++++ RECORD EXTRACTS
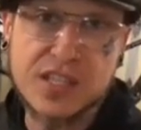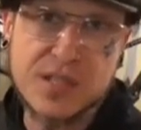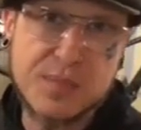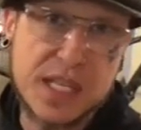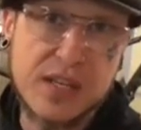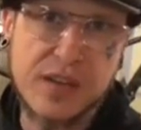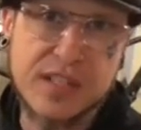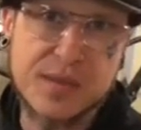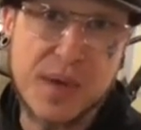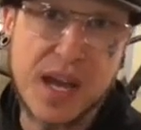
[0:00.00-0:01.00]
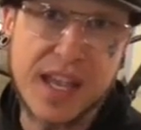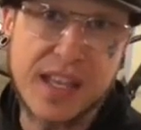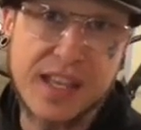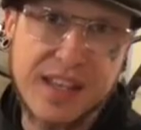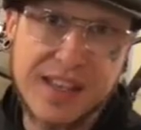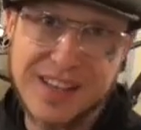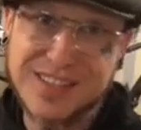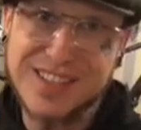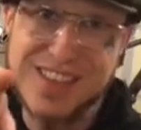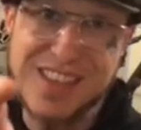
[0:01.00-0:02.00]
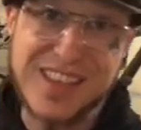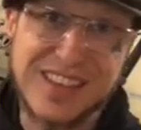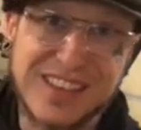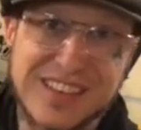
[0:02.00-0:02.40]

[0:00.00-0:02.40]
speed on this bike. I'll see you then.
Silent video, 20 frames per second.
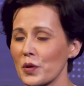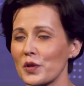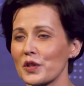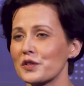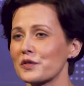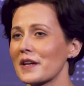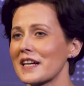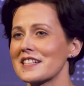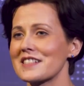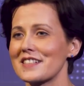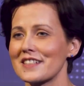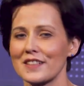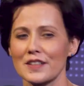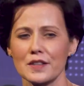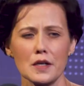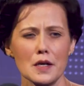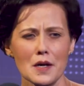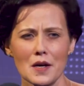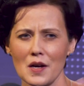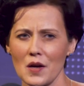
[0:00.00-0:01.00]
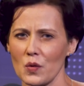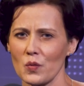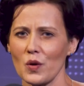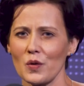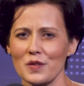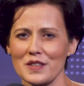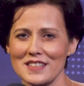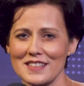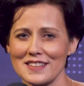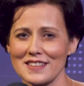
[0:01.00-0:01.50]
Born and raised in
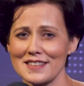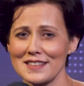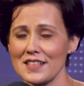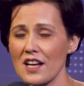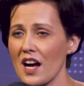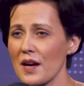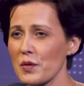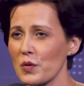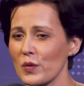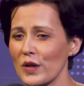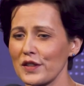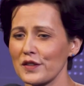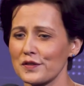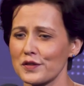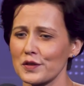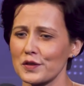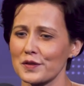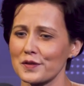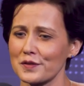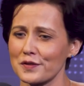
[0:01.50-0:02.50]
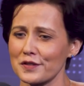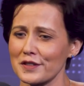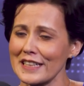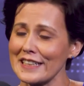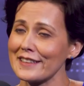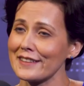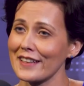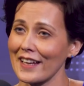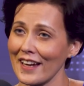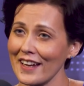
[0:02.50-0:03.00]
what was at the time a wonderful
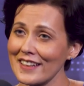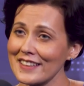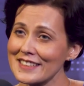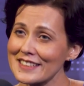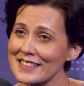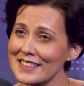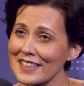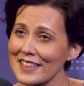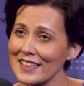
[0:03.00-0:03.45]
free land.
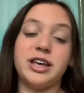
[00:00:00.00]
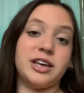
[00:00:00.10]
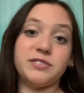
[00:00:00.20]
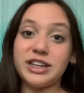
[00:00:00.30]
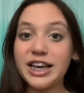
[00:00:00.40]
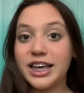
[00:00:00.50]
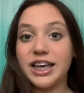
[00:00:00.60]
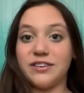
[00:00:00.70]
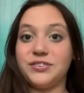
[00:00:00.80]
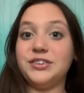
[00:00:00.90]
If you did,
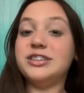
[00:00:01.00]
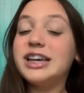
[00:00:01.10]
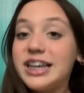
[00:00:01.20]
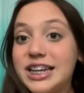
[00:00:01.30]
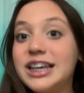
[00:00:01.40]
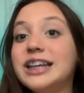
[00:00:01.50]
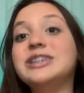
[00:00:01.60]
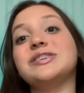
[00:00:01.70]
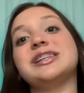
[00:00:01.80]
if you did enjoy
++++++++
++++ RECORD EXTRACTS
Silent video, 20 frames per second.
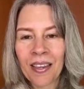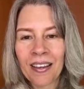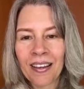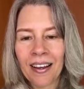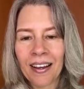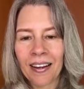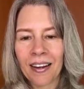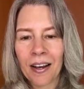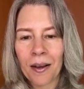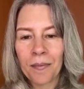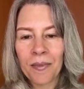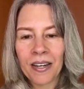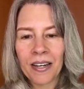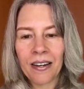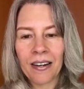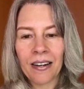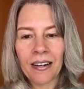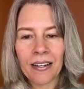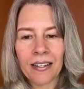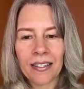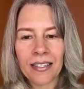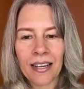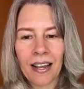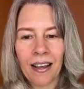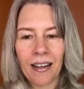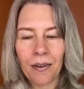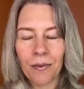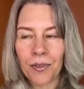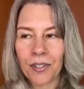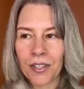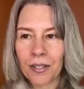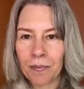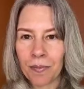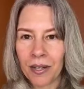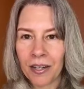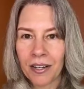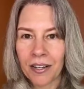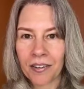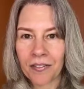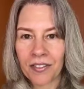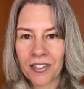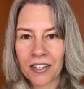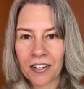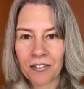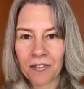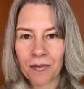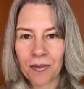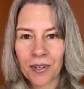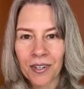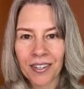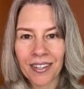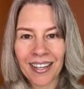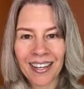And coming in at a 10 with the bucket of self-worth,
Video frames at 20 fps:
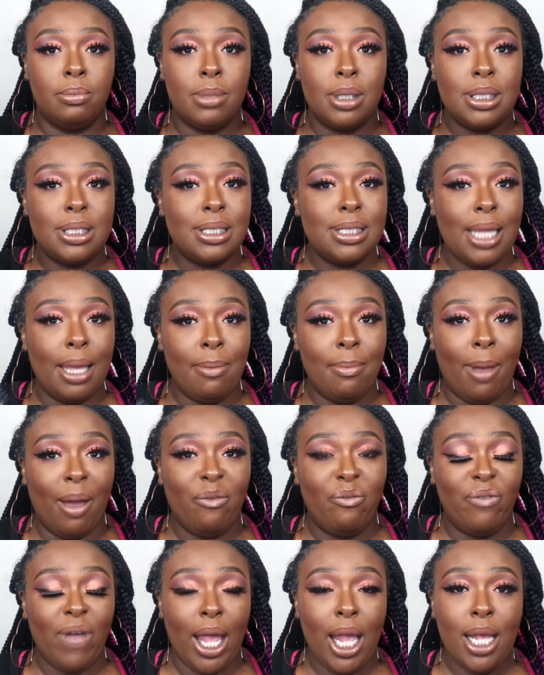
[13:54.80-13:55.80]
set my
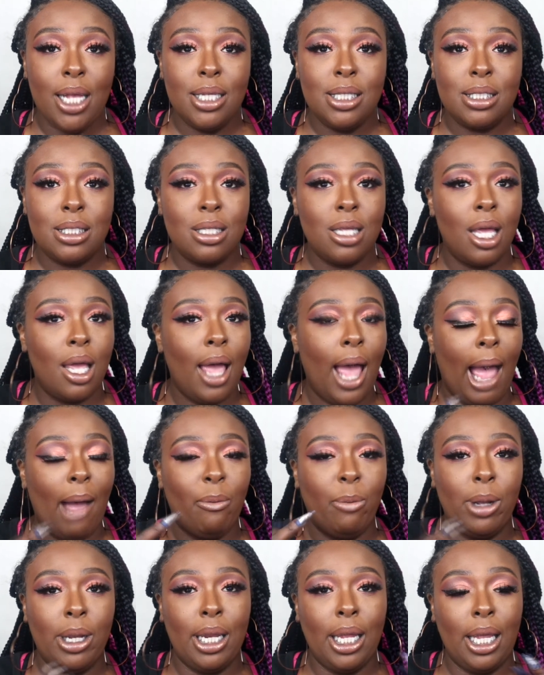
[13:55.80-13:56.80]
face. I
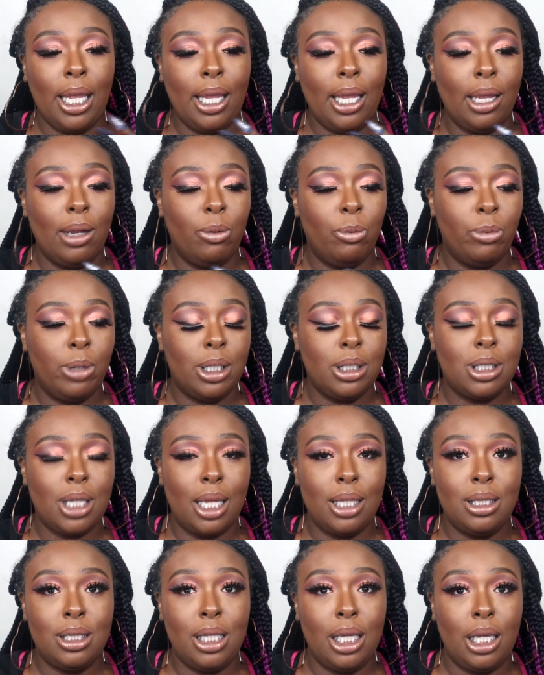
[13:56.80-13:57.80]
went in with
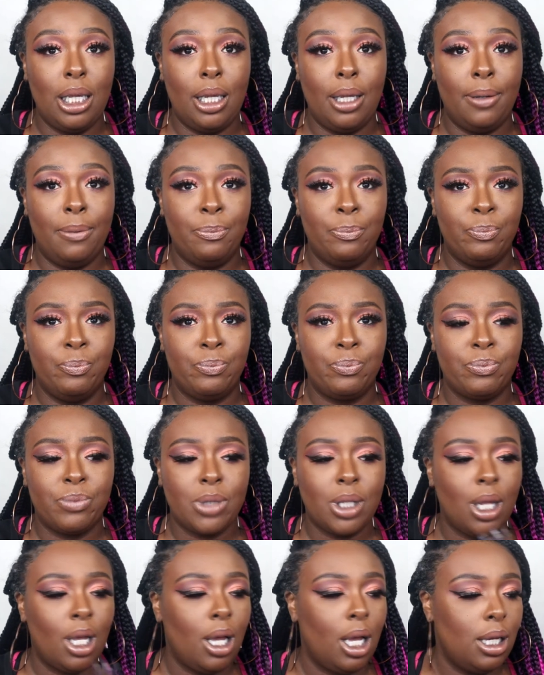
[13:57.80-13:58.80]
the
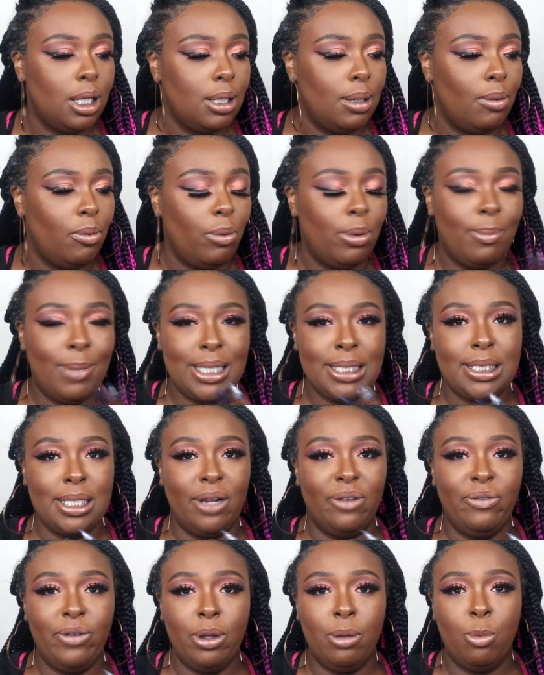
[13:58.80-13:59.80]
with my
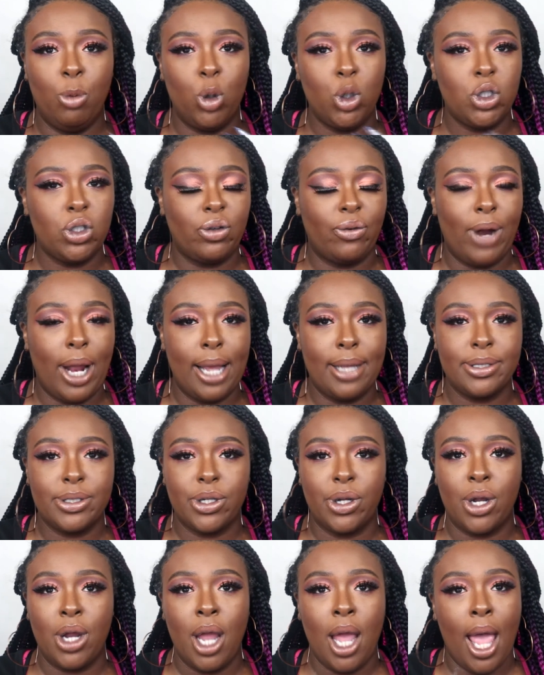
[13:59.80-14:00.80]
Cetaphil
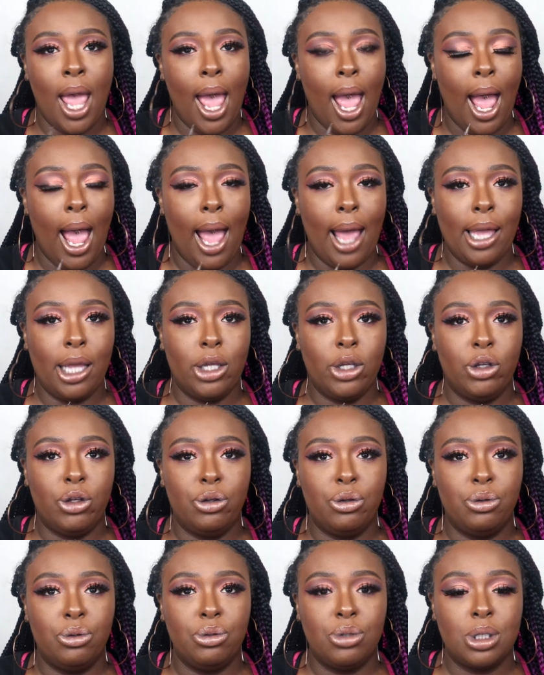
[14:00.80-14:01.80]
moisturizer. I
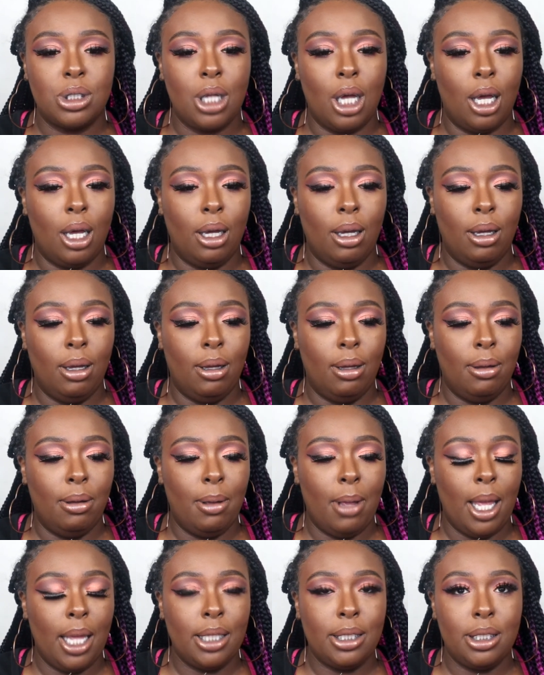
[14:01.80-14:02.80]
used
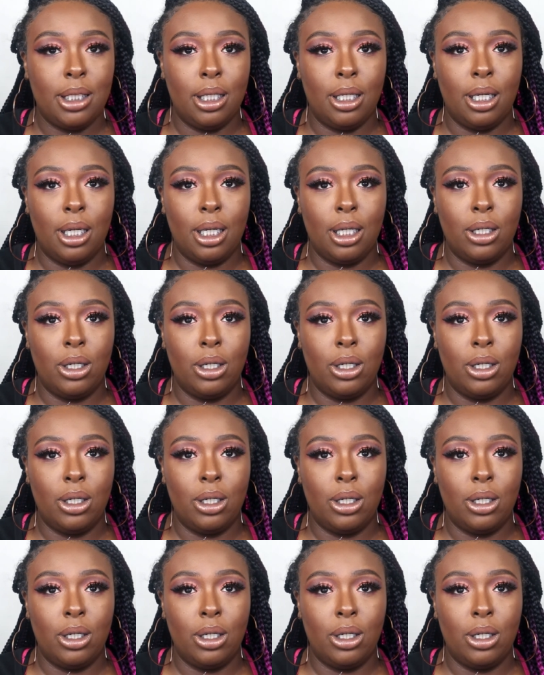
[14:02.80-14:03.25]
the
++++++++
++++ RECORD EXTRACTS
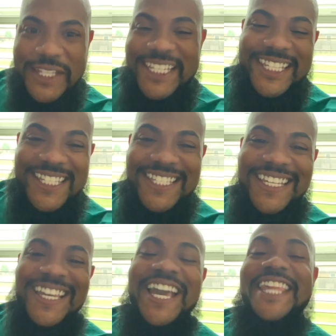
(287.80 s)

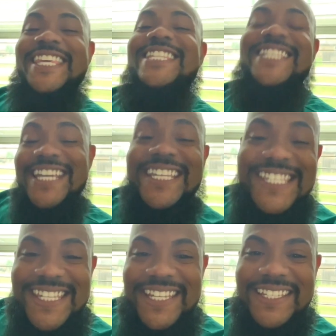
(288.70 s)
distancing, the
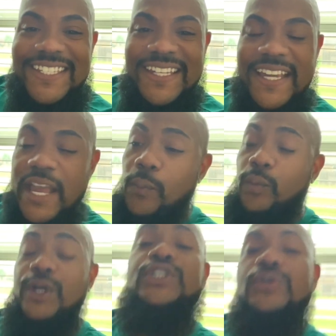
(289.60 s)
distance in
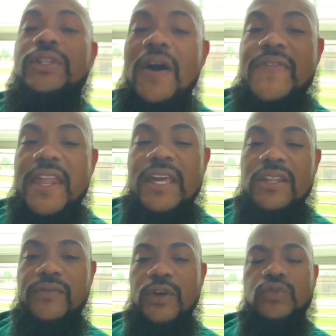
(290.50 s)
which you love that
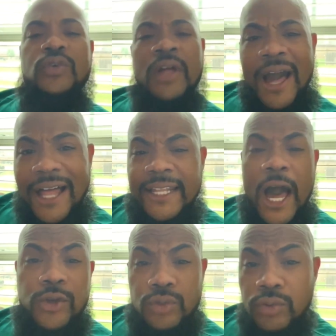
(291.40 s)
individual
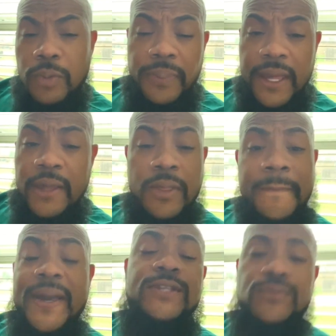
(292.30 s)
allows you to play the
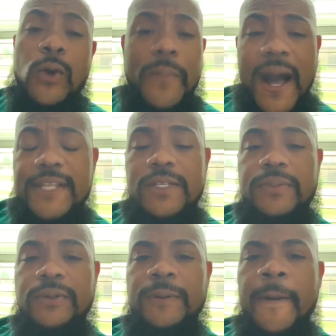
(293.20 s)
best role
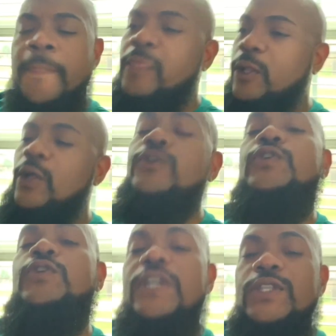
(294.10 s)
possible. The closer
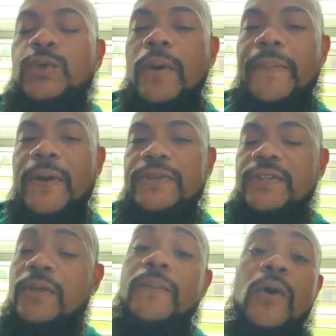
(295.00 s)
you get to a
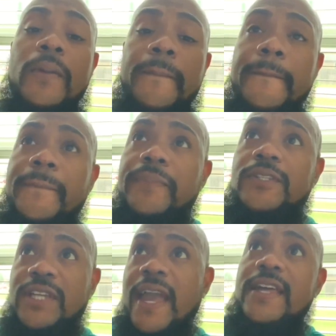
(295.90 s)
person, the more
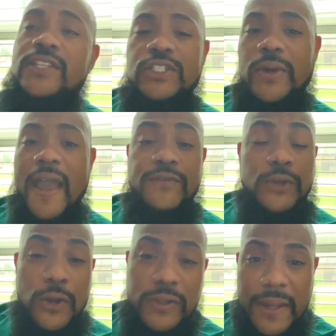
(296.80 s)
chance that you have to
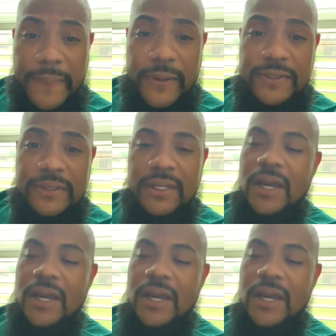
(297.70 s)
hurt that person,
++++++++
__EXERCISE PROMPT__: From the records above, transcribe only the stretch from the line with "[0:02.50-0:03.00]" through the line with "[00:00:01.60]", keeping both ends. Omit pictures.

__OUTPUT FOR THIS TASK__:
[0:02.50-0:03.00]
what was at the time a wonderful
[0:03.00-0:03.45]
free land.
[00:00:00.00]
[00:00:00.10]
[00:00:00.20]
[00:00:00.30]
[00:00:00.40]
[00:00:00.50]
[00:00:00.60]
[00:00:00.70]
[00:00:00.80]
[00:00:00.90]
If you did,
[00:00:01.00]
[00:00:01.10]
[00:00:01.20]
[00:00:01.30]
[00:00:01.40]
[00:00:01.50]
[00:00:01.60]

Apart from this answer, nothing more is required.